Mit „Urlaubsscham“ist auch Petra Etienne-Scherens vom City-Reisebüro
in Bad Saulgau schon mehrfach konfrontiert worden und ärgert sich ebenso wie Martina Michelberger darüber, dass Urlaubern von der Politik ein schlechtes Gewissen eingeredet wird.
Statistiken hätten gezeigt, dass sie eben keine „Superspreader“seien. „Die Leute sind vernünftig und wollen einfach mal raus aus dem CovidModus“, sagt sie. Auch bei ihr herrscht „große Zurückhaltung“bei den Buchungen, und sie wundert sich über die Schlagzeilen in den Medien, die einen völlig falschen Eindruck erwecken.
Auch sie konnte in den vergangenen Monaten mitverfolgen, wie durch den „Zusammenbruch des Tourismus“in vielen Ländern die Armut um ein Vielfaches gewachsen ist. Und kommt in diesem Zusammenhang auf „verantwortungsvollen Tourismus“zu sprechen. „Es wird ein Umdenkungsprozess in Gang kommen“, ist sie überzeugt. Positive Beispiele, wie etwa Projekte vor Ort in den Urlaub eingebunden werden können, gebe es bereits. In Ruanda können Urlauber stundenweise auf Teeplantagen mitarbeiten. Die Zahl der Hotels, die konsequent auf Umweltschutz setzen, wird ihrer Meinung nach weiter zunehmen. „Viele Länder wollen diesen Massentourismus einfach nicht mehr haben“, so Petra Etienne-Scherens. Die CoronaKrise würde diesen Veränderungsprozess spürbar beschleunigen. „Die staatlichen Hilfen reichen keinem von uns“, fügt sie dann hinzu, „die decken lediglich einen gewissen Fixkostenbetrag“.
Diese bittere Erfahrung macht auch der Reiseveranstalter Josef Steinacher aus Ostrach. Er hat in der Vergangenheit überwiegend Busreisen angeboten und ist gerade dabei, sein Unternehmen A+S-Touristik GmbH aufzulösen. Und das mit einer riesigen Portion Frust und Enttäuschung.

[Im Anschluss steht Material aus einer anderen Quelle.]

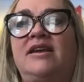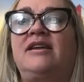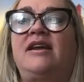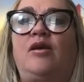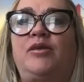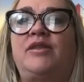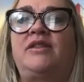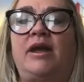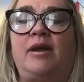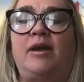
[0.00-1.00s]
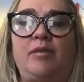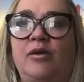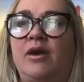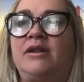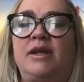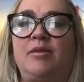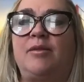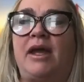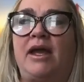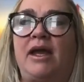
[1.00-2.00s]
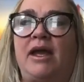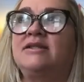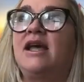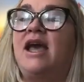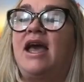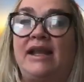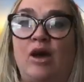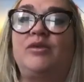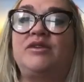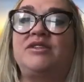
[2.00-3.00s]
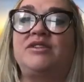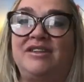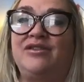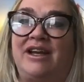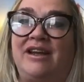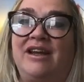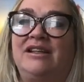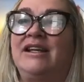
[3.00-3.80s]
that can help with labor and labor pains and help with delivery.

Denn längst geht es, so der Reiseverkehrskaufmann, um seine Existenz, seine Altersvorsorge und nicht zuletzt um seine Gesundheit. Bevor die Gefahr einer Altersarmut noch größer wird, zieht er die Reißleine. Und er weiß, dass es vielen Kolleginnen und Kollegen nicht anders geht. Die Nerven lägen inzwischen einfach blank. Er zählt sich, so betont er, keineswegs zu den Pandemieleugnern. „Aber der Staat muss dafür sorgen, dass das Krisenmanagement funktioniert“. Doch das sei nicht der Fall.
Er bemängelt unter anderem, dass die Hürden für die Hilfsgelder viel zu hoch sind. Und sich dabei nicht zuletzt das Gefühl einschleicht, ein „potenzieller Betrüger“zu sein. „Das geht einfach gegen meine Ehre“, sagt der Familienvater, der „sein Leben lang gearbeitet hat“. Seine Zukunftspläne sind noch offen, in ein anderes Land auszuwandern wäre möglicherweise eine Option. Doch jetzt geht es erst mal darum, die Betriebsaufgabe abzuwickeln – und dann zu schauen, wie es für ihn und seine Familie weitergeht.